Stored data:

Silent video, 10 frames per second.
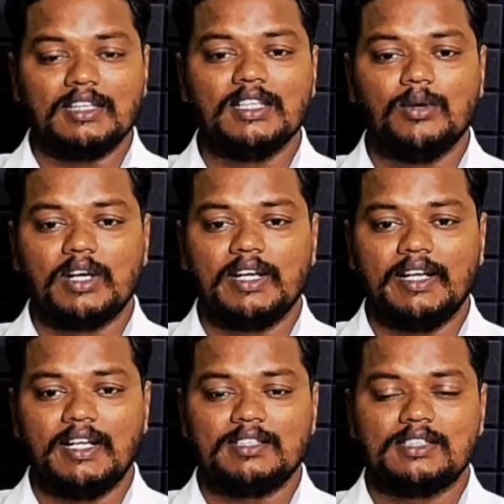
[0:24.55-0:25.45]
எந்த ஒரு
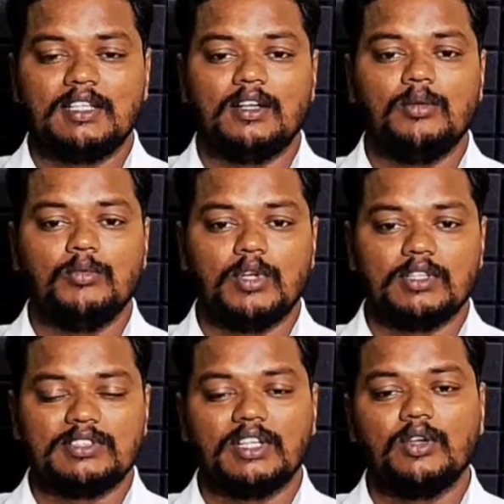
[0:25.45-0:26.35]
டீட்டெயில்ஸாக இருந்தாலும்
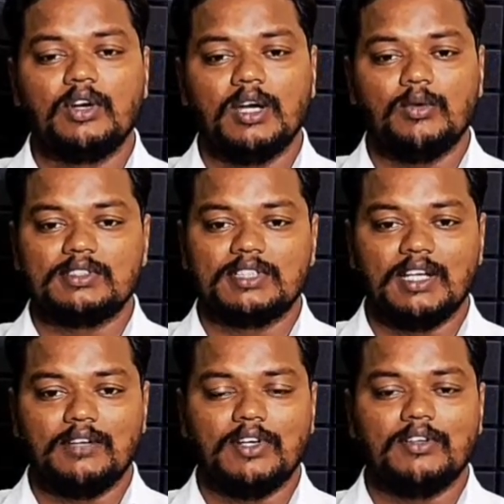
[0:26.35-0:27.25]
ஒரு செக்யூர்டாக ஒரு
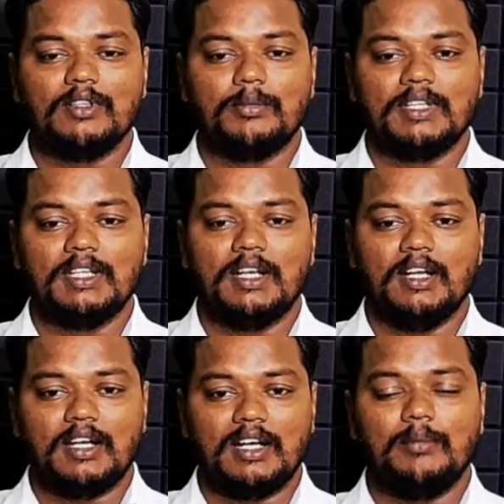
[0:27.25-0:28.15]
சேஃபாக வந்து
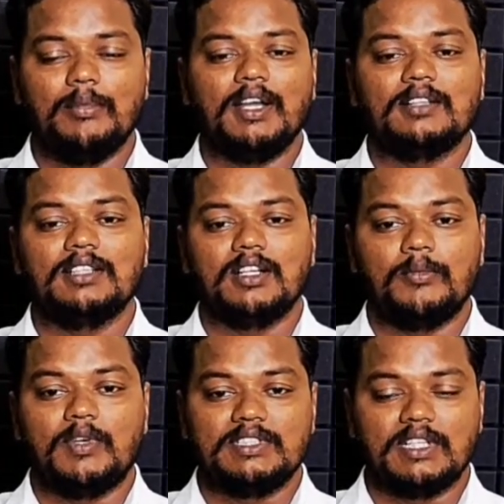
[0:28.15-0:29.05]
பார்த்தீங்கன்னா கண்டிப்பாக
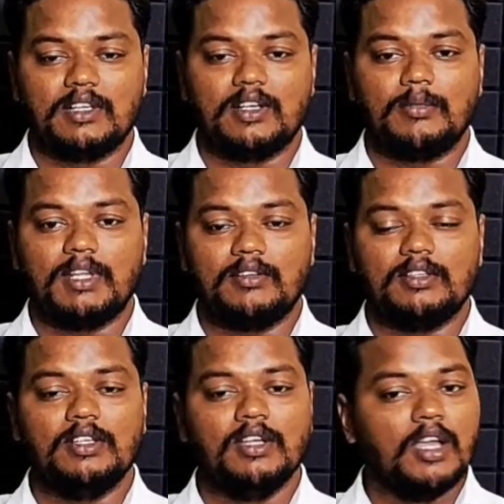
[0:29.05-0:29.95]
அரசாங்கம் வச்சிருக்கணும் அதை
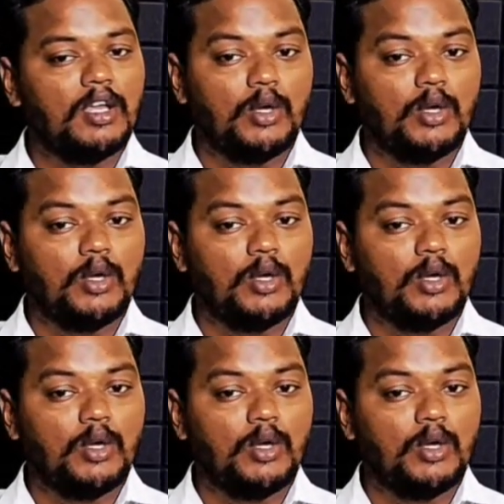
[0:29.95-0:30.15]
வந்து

TASK:
Each record should be written out again exactly, though without its pictures.

ANSWER SECTION:
Silent video, 10 frames per second.
[0:24.55-0:25.45]
எந்த ஒரு
[0:25.45-0:26.35]
டீட்டெயில்ஸாக இருந்தாலும்
[0:26.35-0:27.25]
ஒரு செக்யூர்டாக ஒரு
[0:27.25-0:28.15]
சேஃபாக வந்து
[0:28.15-0:29.05]
பார்த்தீங்கன்னா கண்டிப்பாக
[0:29.05-0:29.95]
அரசாங்கம் வச்சிருக்கணும் அதை
[0:29.95-0:30.15]
வந்து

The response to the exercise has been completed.